# Exercise objective
The entries that follow must be written out exactly, without any of the pictures they contain.

↓

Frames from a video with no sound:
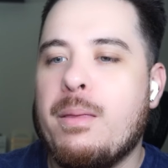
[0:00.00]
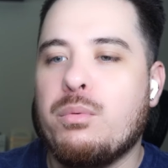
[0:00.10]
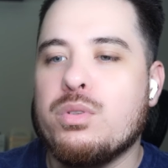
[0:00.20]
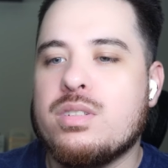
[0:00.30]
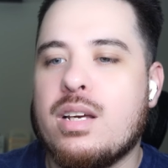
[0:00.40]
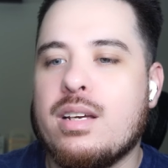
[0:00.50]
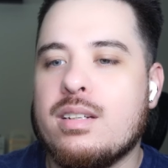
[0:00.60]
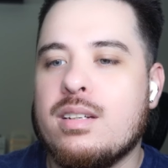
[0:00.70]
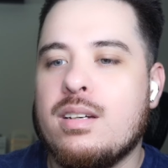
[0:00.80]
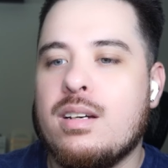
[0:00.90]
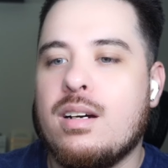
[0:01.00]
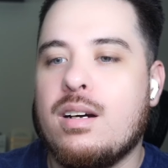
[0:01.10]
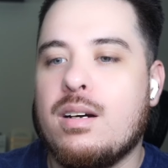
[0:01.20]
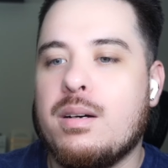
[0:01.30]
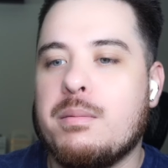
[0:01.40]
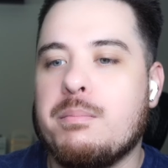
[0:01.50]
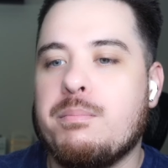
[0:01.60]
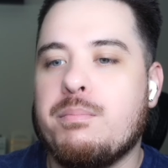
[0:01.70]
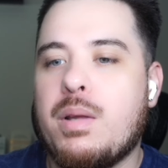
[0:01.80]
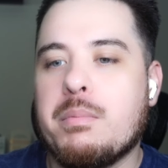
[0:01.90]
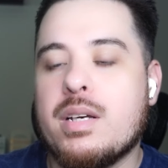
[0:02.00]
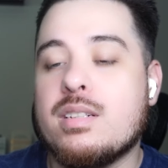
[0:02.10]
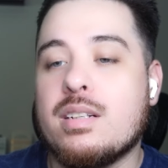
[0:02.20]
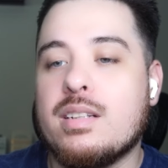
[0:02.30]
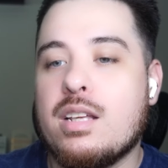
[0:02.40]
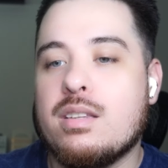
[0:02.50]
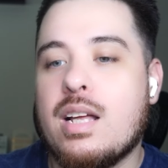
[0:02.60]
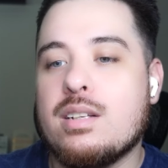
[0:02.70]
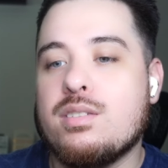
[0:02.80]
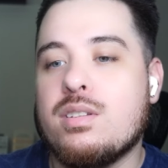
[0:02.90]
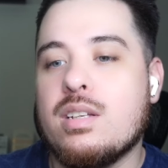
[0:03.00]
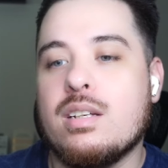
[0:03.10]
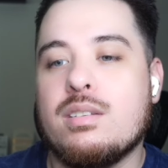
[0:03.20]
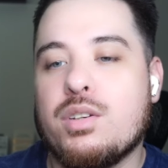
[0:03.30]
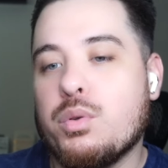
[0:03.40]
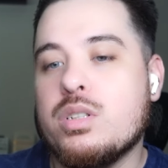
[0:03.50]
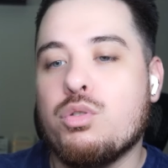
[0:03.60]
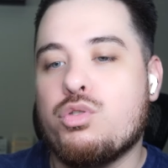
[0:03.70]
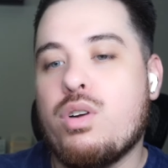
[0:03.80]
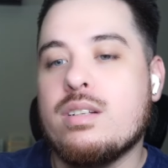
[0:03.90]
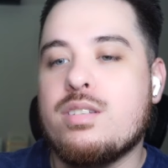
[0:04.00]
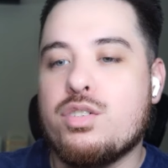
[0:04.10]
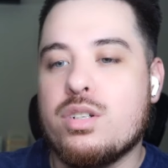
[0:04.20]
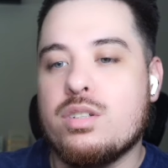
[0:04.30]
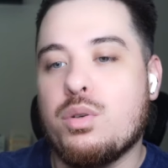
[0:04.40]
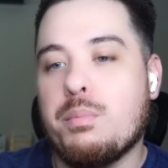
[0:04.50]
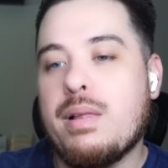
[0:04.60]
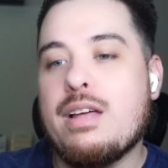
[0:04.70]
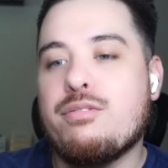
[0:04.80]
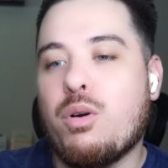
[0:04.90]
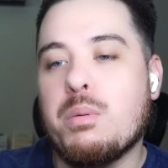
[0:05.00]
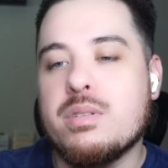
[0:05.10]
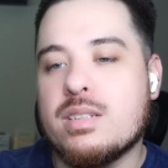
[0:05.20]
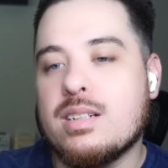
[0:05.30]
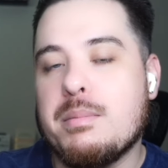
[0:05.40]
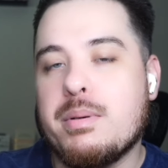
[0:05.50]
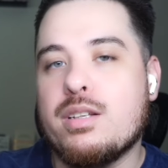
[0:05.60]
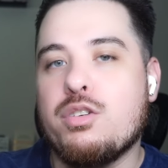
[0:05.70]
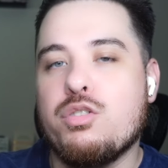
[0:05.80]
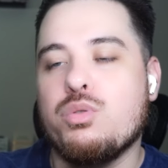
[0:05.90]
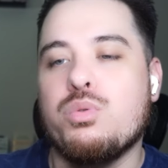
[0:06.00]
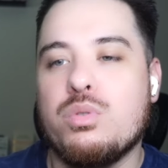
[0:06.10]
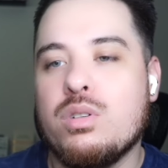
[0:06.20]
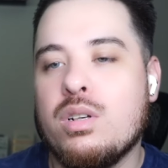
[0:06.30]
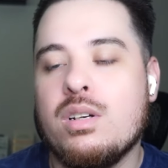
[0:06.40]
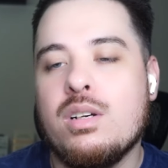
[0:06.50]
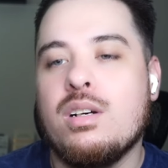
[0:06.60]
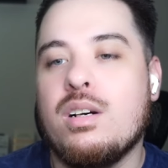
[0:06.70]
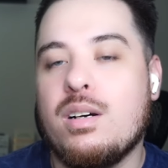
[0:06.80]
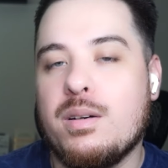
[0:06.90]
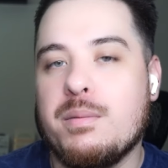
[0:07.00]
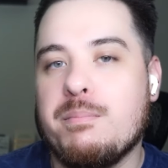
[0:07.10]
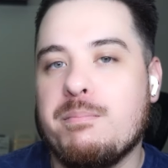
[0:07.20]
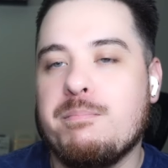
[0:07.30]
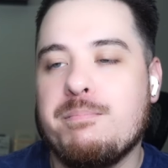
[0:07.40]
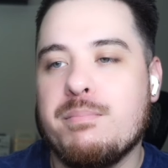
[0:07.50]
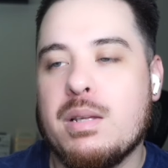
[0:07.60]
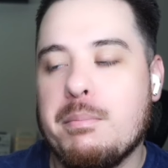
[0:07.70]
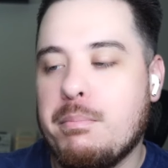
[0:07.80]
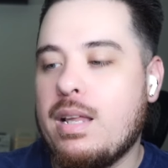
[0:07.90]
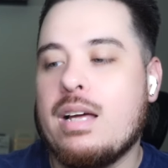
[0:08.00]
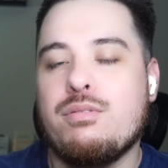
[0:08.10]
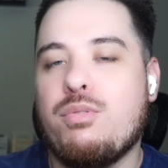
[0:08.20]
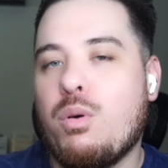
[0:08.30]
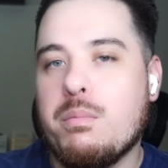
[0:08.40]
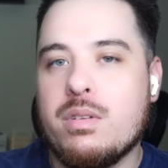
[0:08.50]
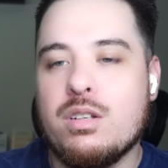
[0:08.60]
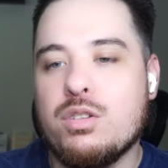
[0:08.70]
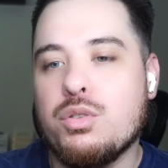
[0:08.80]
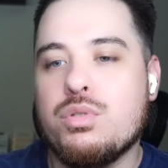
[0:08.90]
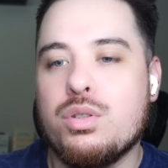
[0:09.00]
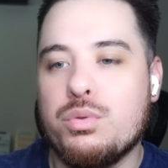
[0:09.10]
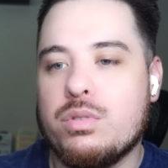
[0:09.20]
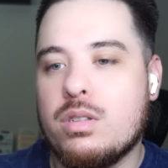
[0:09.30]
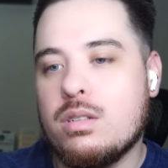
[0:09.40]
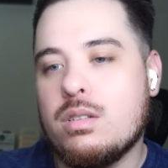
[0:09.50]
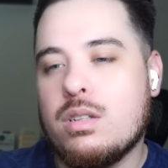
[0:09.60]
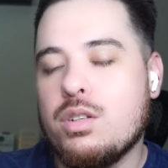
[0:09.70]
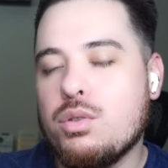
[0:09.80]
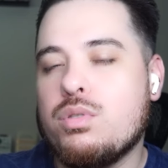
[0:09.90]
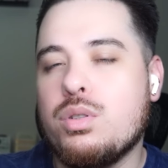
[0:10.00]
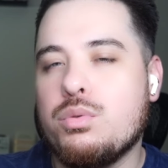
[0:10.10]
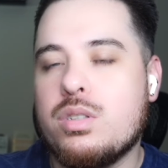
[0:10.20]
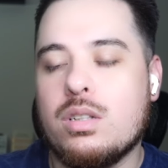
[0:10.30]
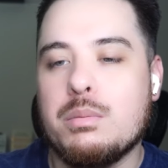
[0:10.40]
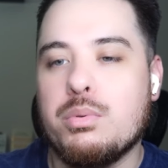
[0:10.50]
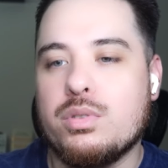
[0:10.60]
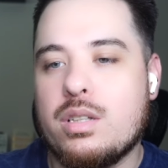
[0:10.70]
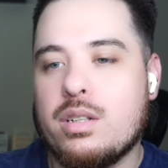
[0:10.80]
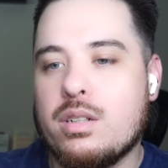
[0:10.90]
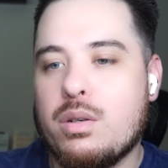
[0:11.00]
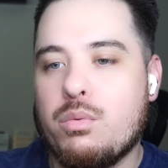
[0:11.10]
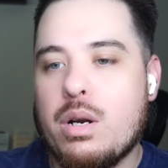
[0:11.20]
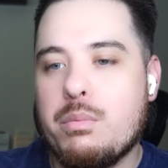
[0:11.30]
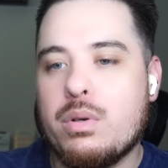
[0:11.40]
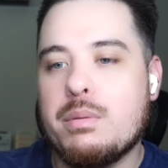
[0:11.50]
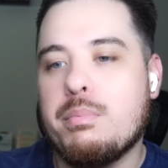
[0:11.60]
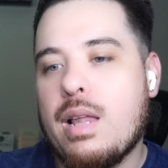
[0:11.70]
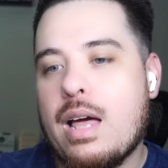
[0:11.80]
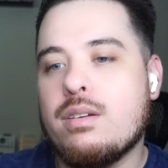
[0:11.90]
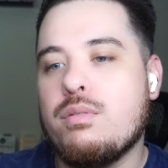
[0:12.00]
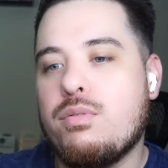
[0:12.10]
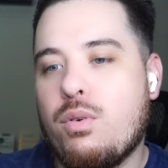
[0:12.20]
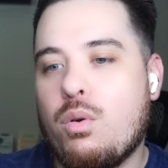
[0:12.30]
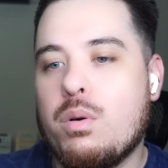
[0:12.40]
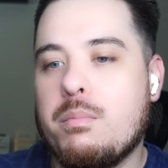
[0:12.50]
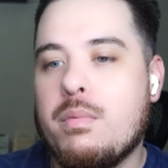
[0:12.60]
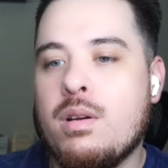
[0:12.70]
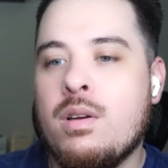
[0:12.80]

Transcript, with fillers: We'll say. Um, I'm guessing that that's the there was no transition, so platform is going to be the new um, platform, the new two the, the new two syllables that they're going to rhyme with platform.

↑

# Output for this task
Frames from a video with no sound:
[0:00.00]
[0:00.10]
[0:00.20]
[0:00.30]
[0:00.40]
[0:00.50]
[0:00.60]
[0:00.70]
[0:00.80]
[0:00.90]
[0:01.00]
[0:01.10]
[0:01.20]
[0:01.30]
[0:01.40]
[0:01.50]
[0:01.60]
[0:01.70]
[0:01.80]
[0:01.90]
[0:02.00]
[0:02.10]
[0:02.20]
[0:02.30]
[0:02.40]
[0:02.50]
[0:02.60]
[0:02.70]
[0:02.80]
[0:02.90]
[0:03.00]
[0:03.10]
[0:03.20]
[0:03.30]
[0:03.40]
[0:03.50]
[0:03.60]
[0:03.70]
[0:03.80]
[0:03.90]
[0:04.00]
[0:04.10]
[0:04.20]
[0:04.30]
[0:04.40]
[0:04.50]
[0:04.60]
[0:04.70]
[0:04.80]
[0:04.90]
[0:05.00]
[0:05.10]
[0:05.20]
[0:05.30]
[0:05.40]
[0:05.50]
[0:05.60]
[0:05.70]
[0:05.80]
[0:05.90]
[0:06.00]
[0:06.10]
[0:06.20]
[0:06.30]
[0:06.40]
[0:06.50]
[0:06.60]
[0:06.70]
[0:06.80]
[0:06.90]
[0:07.00]
[0:07.10]
[0:07.20]
[0:07.30]
[0:07.40]
[0:07.50]
[0:07.60]
[0:07.70]
[0:07.80]
[0:07.90]
[0:08.00]
[0:08.10]
[0:08.20]
[0:08.30]
[0:08.40]
[0:08.50]
[0:08.60]
[0:08.70]
[0:08.80]
[0:08.90]
[0:09.00]
[0:09.10]
[0:09.20]
[0:09.30]
[0:09.40]
[0:09.50]
[0:09.60]
[0:09.70]
[0:09.80]
[0:09.90]
[0:10.00]
[0:10.10]
[0:10.20]
[0:10.30]
[0:10.40]
[0:10.50]
[0:10.60]
[0:10.70]
[0:10.80]
[0:10.90]
[0:11.00]
[0:11.10]
[0:11.20]
[0:11.30]
[0:11.40]
[0:11.50]
[0:11.60]
[0:11.70]
[0:11.80]
[0:11.90]
[0:12.00]
[0:12.10]
[0:12.20]
[0:12.30]
[0:12.40]
[0:12.50]
[0:12.60]
[0:12.70]
[0:12.80]

Transcript, with fillers: We'll say. Um, I'm guessing that that's the there was no transition, so platform is going to be the new um, platform, the new two the, the new two syllables that they're going to rhyme with platform.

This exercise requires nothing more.